Marissa describes her sister as her best friend, teacher, and confidant. “I’ve always wanted a sister and I know how important she is to me,” she says. “I learn so much from her every day. I’m lucky to have her in my life. The main things I’ve learned from her are to not take things for granted. Also, she teaches people there’s nothing to fear. A lot of people feel there’s something wrong with the disabled. There is nothing ‘wrong’ with them. They need love and acceptance just like everyone else.”
Jodi Beach is a local performer and the vocal director for Angel and Tintypes this Starlight season. She’s known the Webb family most of her life and remembers when Kaitlin was born.

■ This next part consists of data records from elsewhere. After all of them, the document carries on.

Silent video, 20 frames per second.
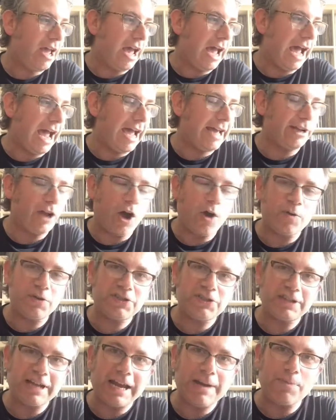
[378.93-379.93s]
And I would
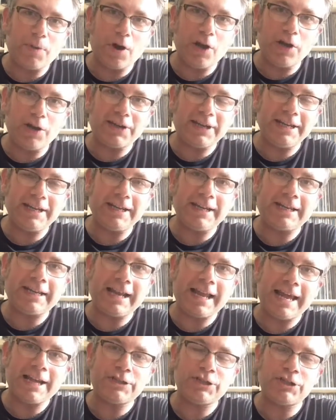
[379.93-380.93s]
say, by looking at the
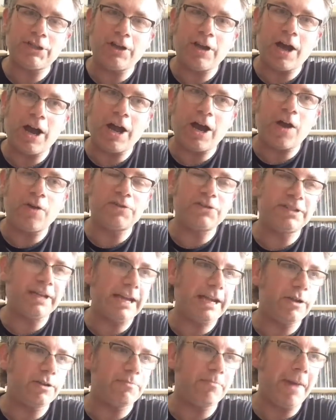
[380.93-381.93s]
collection, I would
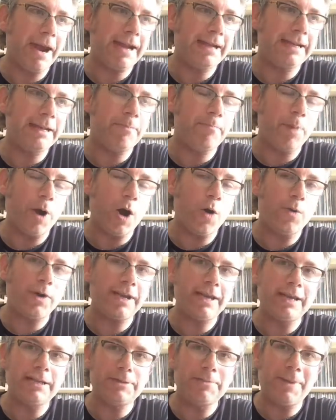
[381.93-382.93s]
say it was mainly
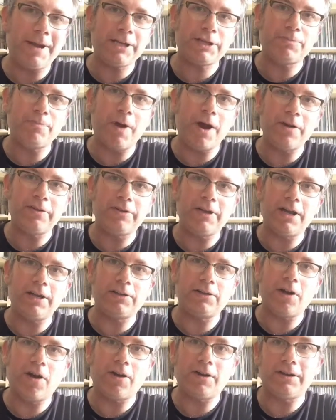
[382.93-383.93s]
Bowie and Depeche Mode that
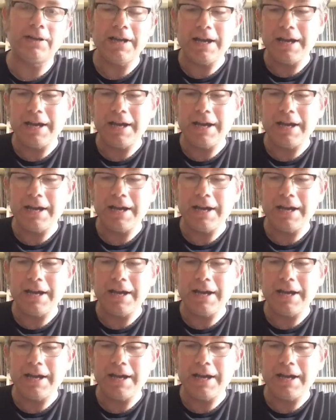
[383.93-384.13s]
had gone.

Beach recalls the joy the newborn brought into the family and how concerned everyone was when symptoms started to appear.
“Kaitlin’s parents have given their whole lives to her,” says Beach. “It was a blessing for her to be raised in a theatrical environment, where she knew only love and acceptance. There’s not a person at Starlight who doesn’t love that child. She is everyone’s angel.”
That’s why Beach found reading the script so difficult.
“I was so surprised at the attitudes of people. When they talk about people being mean at the grocery store, I had to stop reading and ask Mike if that really happened. He said it really happened.
“What we can learn from this story is that those of us raised with Kaitlin are kinder, more thoughtful and more understanding, when we see someone with a disability. We all need to be more encouraging and not give dirty looks.”
Beach predicts that the show will generate so much praise and attention that Starlight will be forced to add more performances. One of the actresses playing the part of Kaitlin is a newcomer to the Starlight stage. Christina Wheeler, a freshman at RVC, debuted as Dorothy in Studio Theater’s The Wizard of Oz and played one of the daughters in Fiddler on the Roof.
Her dream is to get a four-year degree in musical theater and to perform on Broadway. It was a London production of Chitty Chitty Bang Bang that sparked her love for theater. As an eighth grader, she carried the lead role of Cinderella in the play Into the Woods. Since then, she graduated from Hononegah High School and has been in a total of seven productions.
She appreciates the new pool of opportunities she has at Rock Valley. “Working with Mike Webb has been very inspiring,” she says. “He’s a great director, very helpful, and has helped me grow. I don’t know how he does it all,” she says. “I’m honored to be in Angel. It’s the first time anyone is seeing it and it’s special because Mike wrote it. It’s going to be beautiful.”
Theater provides her with an escape from real life, she says.
“I love the way you can enter into another world and take on the life of someone else for just awhile. I love singing and performing. I love it all and can’t get enough of it. I don’t want to do anything else.”